= Beginning of Section =

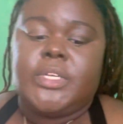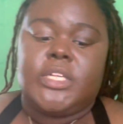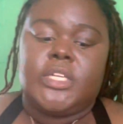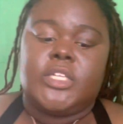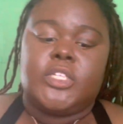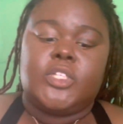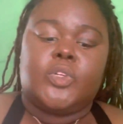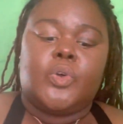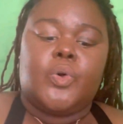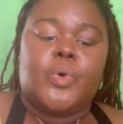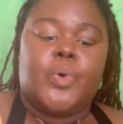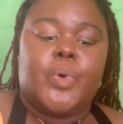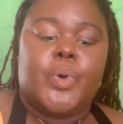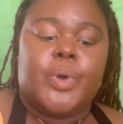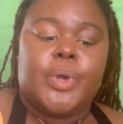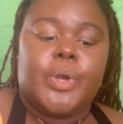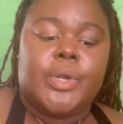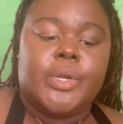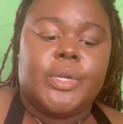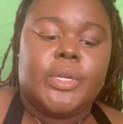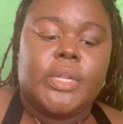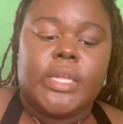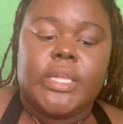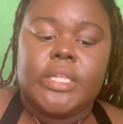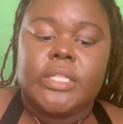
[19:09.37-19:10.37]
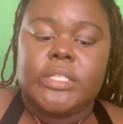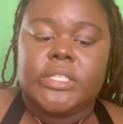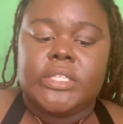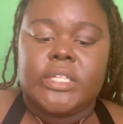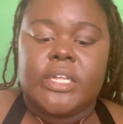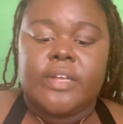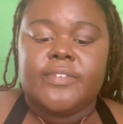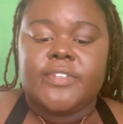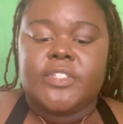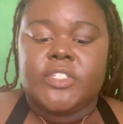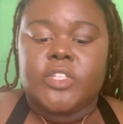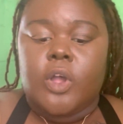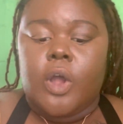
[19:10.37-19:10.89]
discord, getting
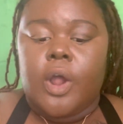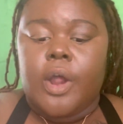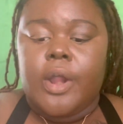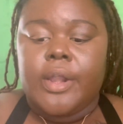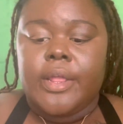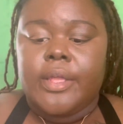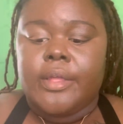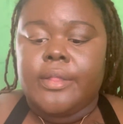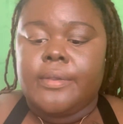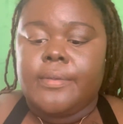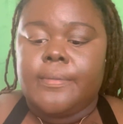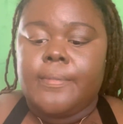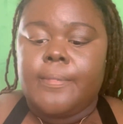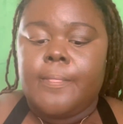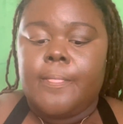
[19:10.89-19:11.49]
stuff started.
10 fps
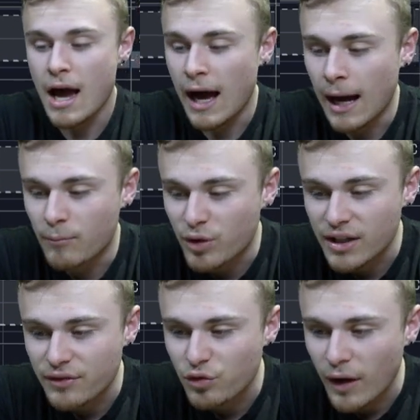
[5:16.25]
um,
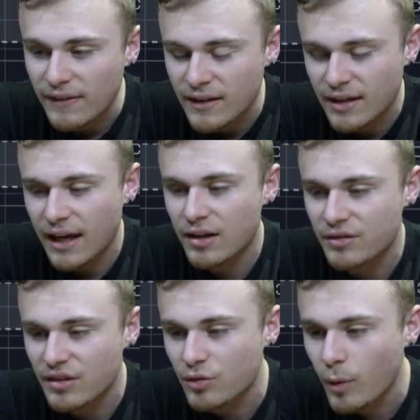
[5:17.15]
relative strength
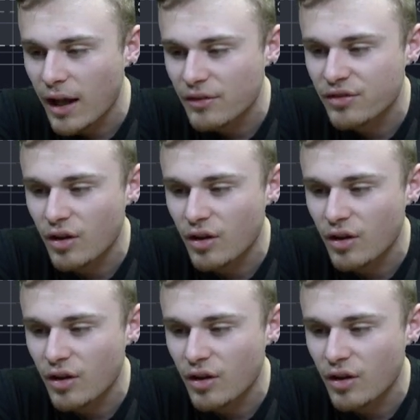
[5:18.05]
indicators as well.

= End of Section =

Please retype the listing above word for word, skipping each picture.

[19:09.37-19:10.37]
[19:10.37-19:10.89]
discord, getting
[19:10.89-19:11.49]
stuff started.
10 fps
[5:16.25]
um,
[5:17.15]
relative strength
[5:18.05]
indicators as well.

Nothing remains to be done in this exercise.